Une charge sévère contre le leader de Pastef
Le climat politique sénégalais reste marqué par de vives tensions autour de la réforme constitutionnelle et des relations entre majorité et opposition. Ce dimanche, l’ancien président du groupe parlementaire du PDS, Modou Mbacké Bara Dolly, a vertement critiqué Ousmane Sonko, actuel président de l’Assemblée nationale.

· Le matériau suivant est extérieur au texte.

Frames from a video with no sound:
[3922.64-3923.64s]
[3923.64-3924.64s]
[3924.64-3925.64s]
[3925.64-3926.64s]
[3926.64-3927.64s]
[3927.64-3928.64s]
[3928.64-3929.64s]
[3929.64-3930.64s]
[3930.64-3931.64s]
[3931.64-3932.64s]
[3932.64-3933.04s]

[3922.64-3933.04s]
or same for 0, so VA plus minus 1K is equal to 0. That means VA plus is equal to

Lors d’une intervention musclée, il a qualifié le chef de Pastef de « plus grand manipulateur de la scène politique », lui reprochant des positions contradictoires et des accusations répétées jamais étayées.
Des griefs sur des affaires emblématiques
L’ex-député a rappelé plusieurs dossiers qui ont agité le débat public sénégalais ces dernières années : l’affaire Adji Sarr, les allégations de versements de 10 millions de francs CFA à des parlementaires, et la rumeur d’un compte public de 1 000 milliards de francs CFA.
« Ces affirmations n’ont jamais été prouvées. Les députés n’ont jamais reçu les 10 millions dont il parlait. C’était faux », a-t-il martelé, remettant en cause la crédibilité des déclarations antérieures de Sonko.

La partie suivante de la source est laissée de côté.